[PROVIDED MATERIAL Boundary: Start]
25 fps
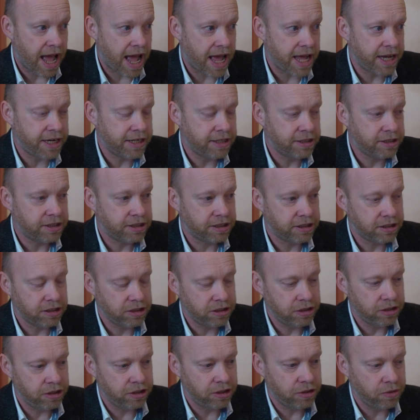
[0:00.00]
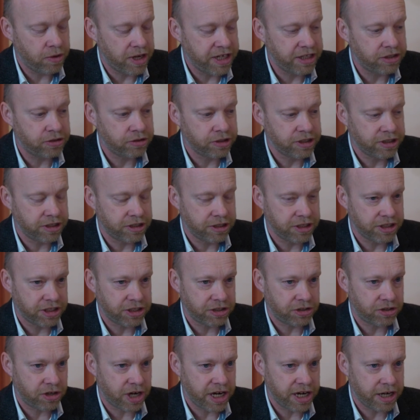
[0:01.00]
And you enter into
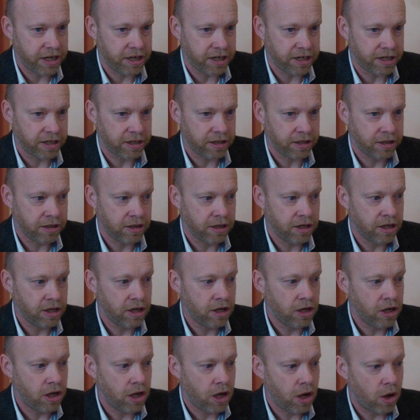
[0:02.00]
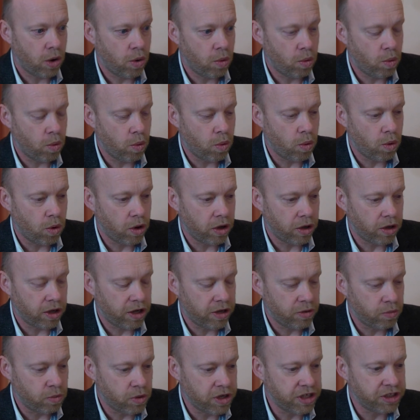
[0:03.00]
this training
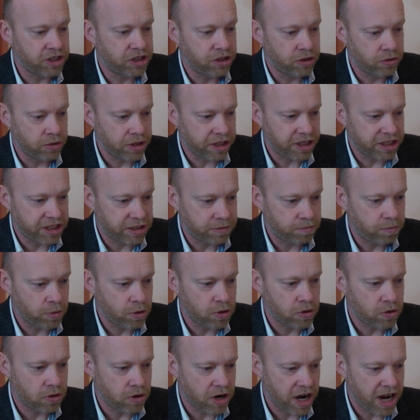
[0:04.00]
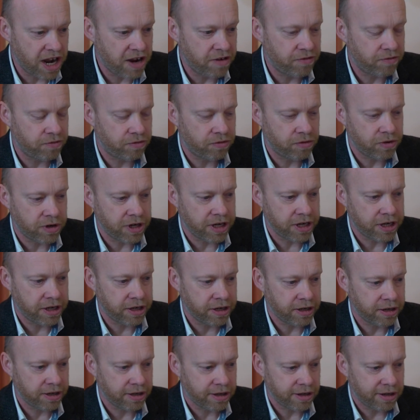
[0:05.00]
in which you explore
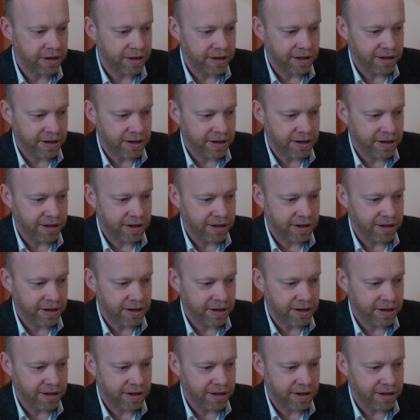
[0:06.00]
every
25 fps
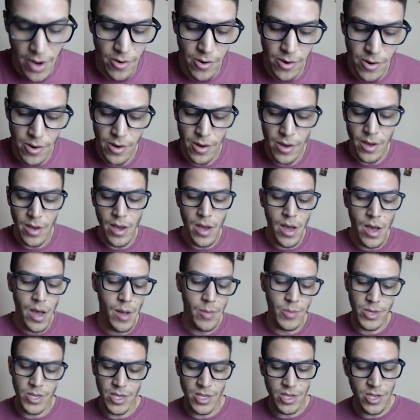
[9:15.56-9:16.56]
power.
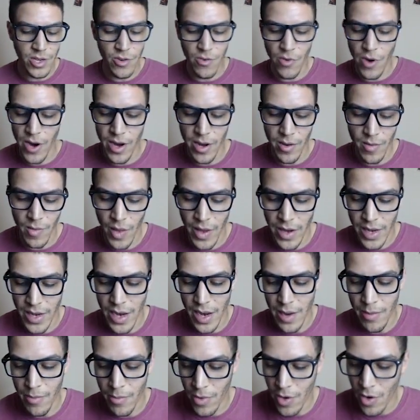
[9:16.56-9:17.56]
It's just a great
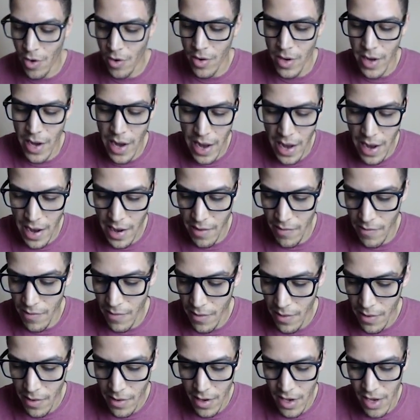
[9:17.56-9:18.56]
late game card to
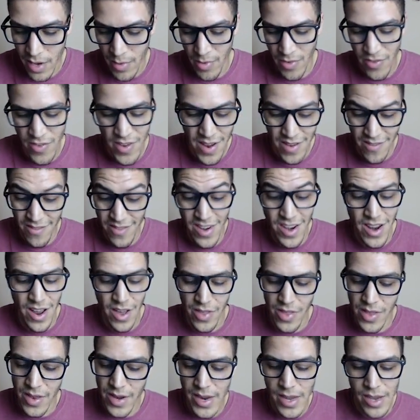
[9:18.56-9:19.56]
have. If you have
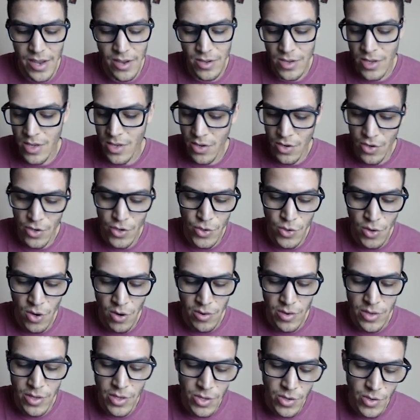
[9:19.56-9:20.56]
nothing else, you
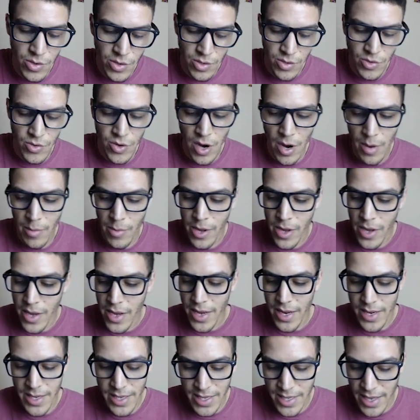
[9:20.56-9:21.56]
draw into it, drop.
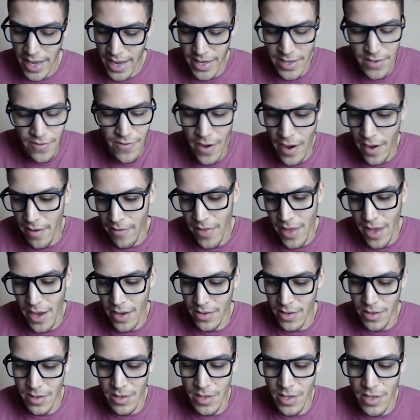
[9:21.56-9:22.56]
It just adds
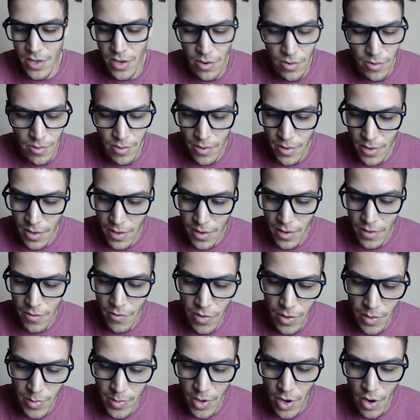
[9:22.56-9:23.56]
5,000. So
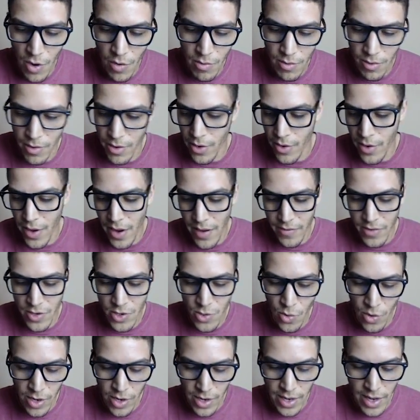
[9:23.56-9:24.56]
flipped over, you'd have
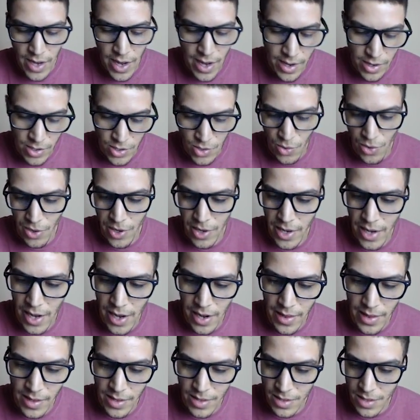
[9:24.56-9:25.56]
20k and
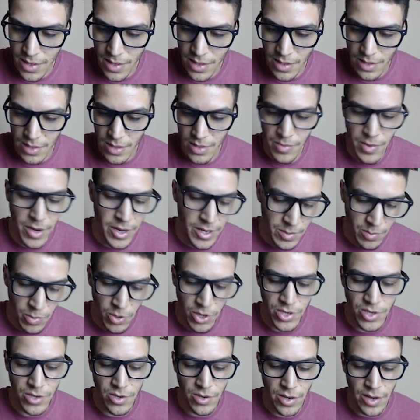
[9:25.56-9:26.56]
20k. That's some nice
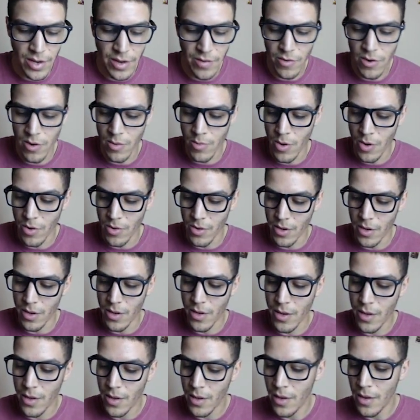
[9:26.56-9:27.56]
pressure to give your
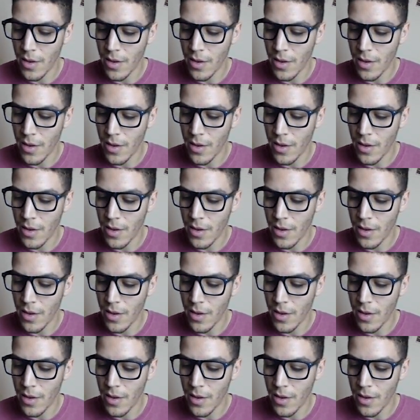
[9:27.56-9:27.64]
opponent.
[PROVIDED MATERIAL Boundary: End]
* TASK PROMPT: Repeat verbatim the range of lines that opens at the line containing "[9:17.56-9:18.56]" and closes at the last line of the entries, excluding all pictures.

* YOUR SOLUTION:
[9:17.56-9:18.56]
late game card to
[9:18.56-9:19.56]
have. If you have
[9:19.56-9:20.56]
nothing else, you
[9:20.56-9:21.56]
draw into it, drop.
[9:21.56-9:22.56]
It just adds
[9:22.56-9:23.56]
5,000. So
[9:23.56-9:24.56]
flipped over, you'd have
[9:24.56-9:25.56]
20k and
[9:25.56-9:26.56]
20k. That's some nice
[9:26.56-9:27.56]
pressure to give your
[9:27.56-9:27.64]
opponent.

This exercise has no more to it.